#### TASK TO CARRY OUT
Transcribe the lines exactly, beginning with the one that contains "[0:01.00-0:02.00]" and ending with the final line of the records. Do not transcribe pictures.

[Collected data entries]
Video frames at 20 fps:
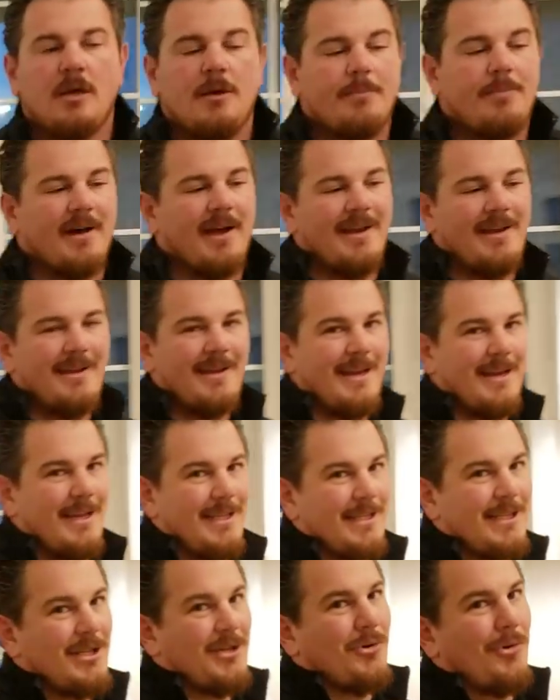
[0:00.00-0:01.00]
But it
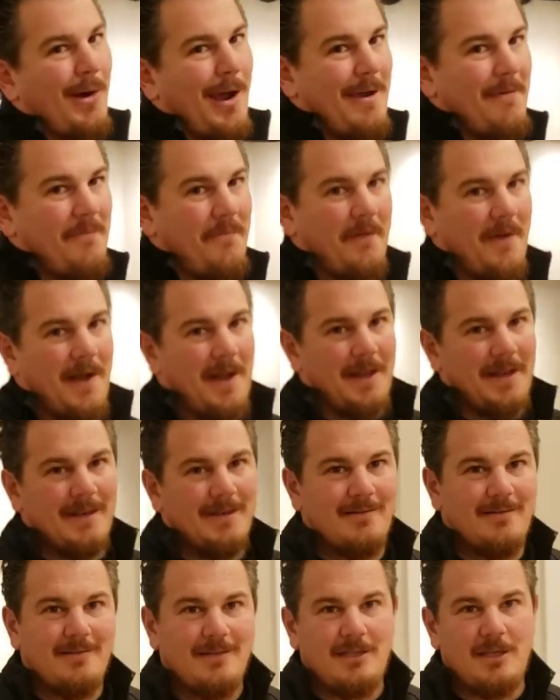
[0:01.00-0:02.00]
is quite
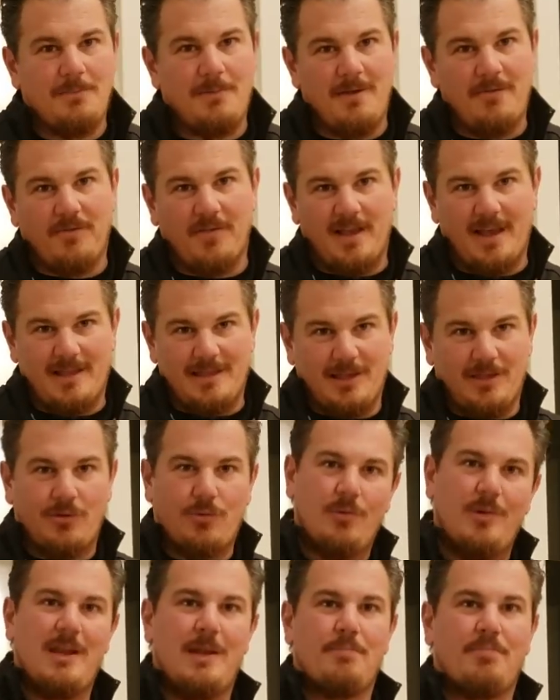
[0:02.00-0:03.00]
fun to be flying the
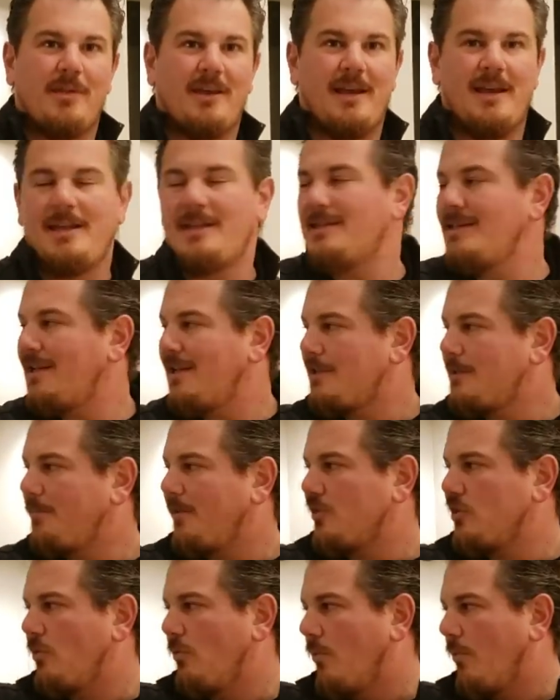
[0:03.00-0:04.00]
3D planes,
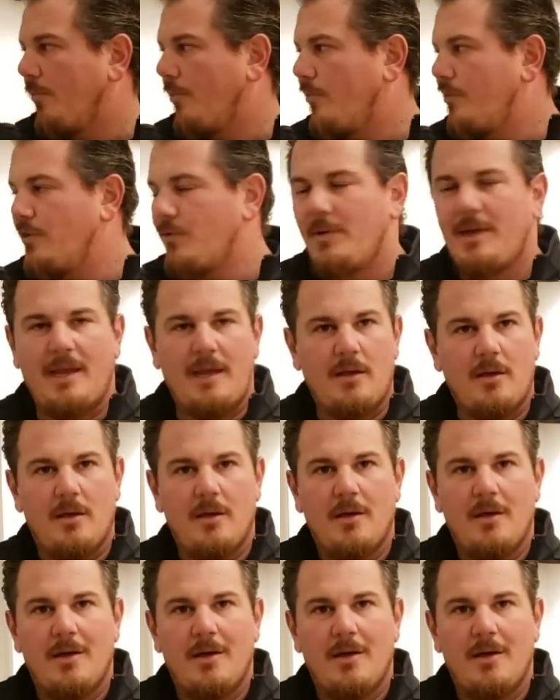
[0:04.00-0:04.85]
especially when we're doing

#### YOUR RESPONSE
[0:01.00-0:02.00]
is quite
[0:02.00-0:03.00]
fun to be flying the
[0:03.00-0:04.00]
3D planes,
[0:04.00-0:04.85]
especially when we're doing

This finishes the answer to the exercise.